Figure-Four With Leg Extension
Lie on your back and cross one ankle over the opposite knee, creating a figure-four shape. Lift the bottom leg so that thigh comes toward your chest, threading your hands behind the bottom thigh to hold it in place. You’ll feel this primarily in the glute and outer hip of the crossed leg, but now slowly extend the top foot toward the ceiling while keeping the ankle crossed. This adds a hamstring stretch to the crossed leg. Hold 30 seconds per side.
How Long to Hold Each Stretch
Research published in the European Journal of Physical and Rehabilitation Medicine tested different hold times for hamstring stretches in older adults. Holding for 30 seconds produced a significant increase in knee range of motion that persisted at the 24-hour follow-up. Holding for 60 seconds produced even larger range-of-motion gains in the moment, but it also placed increased stress on nearby nerve roots. The researchers concluded that 30 seconds is the sweet spot: enough to create real, lasting flexibility improvement without irritating the nervous system.

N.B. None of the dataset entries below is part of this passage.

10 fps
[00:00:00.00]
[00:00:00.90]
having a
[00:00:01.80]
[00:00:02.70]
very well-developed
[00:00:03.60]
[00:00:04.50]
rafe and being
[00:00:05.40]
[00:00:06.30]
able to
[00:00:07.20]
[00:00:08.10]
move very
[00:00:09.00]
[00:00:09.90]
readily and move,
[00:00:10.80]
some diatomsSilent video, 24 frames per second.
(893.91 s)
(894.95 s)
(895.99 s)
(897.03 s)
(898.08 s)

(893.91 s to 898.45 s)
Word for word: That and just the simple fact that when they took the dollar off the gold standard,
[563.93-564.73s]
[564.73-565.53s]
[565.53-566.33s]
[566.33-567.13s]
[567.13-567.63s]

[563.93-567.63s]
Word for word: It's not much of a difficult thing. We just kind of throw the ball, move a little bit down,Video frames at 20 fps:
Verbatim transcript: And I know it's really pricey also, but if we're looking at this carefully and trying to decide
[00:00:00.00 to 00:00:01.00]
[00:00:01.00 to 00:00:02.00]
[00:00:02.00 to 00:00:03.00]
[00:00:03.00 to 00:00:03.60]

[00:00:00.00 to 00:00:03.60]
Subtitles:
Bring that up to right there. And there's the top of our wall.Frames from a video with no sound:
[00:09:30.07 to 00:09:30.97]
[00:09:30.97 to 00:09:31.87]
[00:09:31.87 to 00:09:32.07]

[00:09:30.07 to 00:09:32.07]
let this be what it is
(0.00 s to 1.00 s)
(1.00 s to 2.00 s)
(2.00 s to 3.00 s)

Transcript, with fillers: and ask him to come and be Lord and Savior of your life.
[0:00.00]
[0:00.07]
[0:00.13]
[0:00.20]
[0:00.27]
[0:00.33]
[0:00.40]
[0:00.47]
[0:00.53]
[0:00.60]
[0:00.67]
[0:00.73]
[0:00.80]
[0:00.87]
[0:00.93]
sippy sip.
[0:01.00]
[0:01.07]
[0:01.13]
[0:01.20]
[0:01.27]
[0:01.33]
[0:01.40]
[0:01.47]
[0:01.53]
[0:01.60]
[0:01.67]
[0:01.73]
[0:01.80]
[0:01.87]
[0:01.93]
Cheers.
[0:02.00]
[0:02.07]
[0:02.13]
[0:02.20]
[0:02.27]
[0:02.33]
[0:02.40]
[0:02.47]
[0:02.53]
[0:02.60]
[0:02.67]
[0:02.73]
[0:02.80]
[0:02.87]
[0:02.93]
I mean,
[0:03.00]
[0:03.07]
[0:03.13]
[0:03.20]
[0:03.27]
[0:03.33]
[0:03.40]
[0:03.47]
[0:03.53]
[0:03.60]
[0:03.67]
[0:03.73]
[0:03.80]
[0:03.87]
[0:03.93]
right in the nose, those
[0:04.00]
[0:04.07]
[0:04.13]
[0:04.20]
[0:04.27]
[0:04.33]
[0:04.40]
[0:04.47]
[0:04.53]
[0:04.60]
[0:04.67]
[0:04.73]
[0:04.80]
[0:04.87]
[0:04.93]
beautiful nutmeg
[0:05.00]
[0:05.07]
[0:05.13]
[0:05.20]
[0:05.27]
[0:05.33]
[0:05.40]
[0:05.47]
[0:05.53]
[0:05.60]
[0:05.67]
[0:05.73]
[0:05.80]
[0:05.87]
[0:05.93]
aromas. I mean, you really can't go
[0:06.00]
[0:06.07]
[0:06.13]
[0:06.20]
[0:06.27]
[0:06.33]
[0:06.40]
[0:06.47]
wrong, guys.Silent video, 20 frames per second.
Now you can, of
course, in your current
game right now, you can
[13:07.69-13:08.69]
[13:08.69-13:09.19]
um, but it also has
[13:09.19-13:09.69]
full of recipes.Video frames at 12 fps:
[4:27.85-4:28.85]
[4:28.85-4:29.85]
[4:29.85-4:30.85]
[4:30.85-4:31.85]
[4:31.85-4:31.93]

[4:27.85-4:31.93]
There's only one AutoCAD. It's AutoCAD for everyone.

Two to four repetitions per leg, held for 30 seconds each, is a solid daily routine. The whole thing takes under 10 minutes.
Getting Your Pelvis Position Right
The most common mistake with supine hamstring stretches is letting your pelvis roll under you. When you raise a leg, your lower back tends to flatten against the mattress, pulling the pelvis into a tucked position. This slackens the hamstrings and shifts the tension onto your sciatic nerve instead of the muscle.
The fix: keep a neutral pelvis. Imagine a small natural arch in your lower back throughout the stretch. You don’t need to exaggerate it, just don’t let it disappear. A helpful cue is to think about keeping your belt line level rather than letting it tilt backward. If you want to increase the stretch intensity, you can gently increase that lower back arch while holding the top position. This tips the pelvis forward slightly and deepens the hamstring pull without changing anything else. Move into this slowly, hold for 1 to 2 seconds, and release. You can do 5 to 10 of these gentle pelvic tilts per leg as a more dynamic variation.
Stretching on a Mattress vs. the Floor
A mattress is softer than a yoga mat, which has both advantages and drawbacks. The cushion is easier on your spine and more comfortable for people with bony backs or tailbone sensitivity. The downside is that a very soft mattress lets your pelvis sink unevenly, making it harder to maintain that neutral spine position. If your mattress is on the firmer side, you likely won’t notice any difference from stretching on the floor. If it’s very plush, try placing a folded towel under your lower back for a bit of support, or simply pay closer attention to your pelvic position throughout the stretch.
When to Be Careful
If you have sciatica, be cautious with straight-leg hamstring stretches. The sciatic nerve runs directly behind the hamstring, and aggressive stretching without proper lumbar support can compress it further, worsening pain that radiates down the leg. People with a slipped disc, bone spurs, or piriformis syndrome are particularly vulnerable. If your leg stretch produces sharp, shooting, or electrical pain rather than a firm muscular pull, back off. Bending the knee slightly can reduce nerve tension while still allowing a mild hamstring stretch.
The general rule is simple: a stretching sensation in the belly of the muscle is productive. Pain at the back of the knee, tingling in the foot, or sharp sensations in the buttock or lower back means you’ve gone too far or need a modified approach.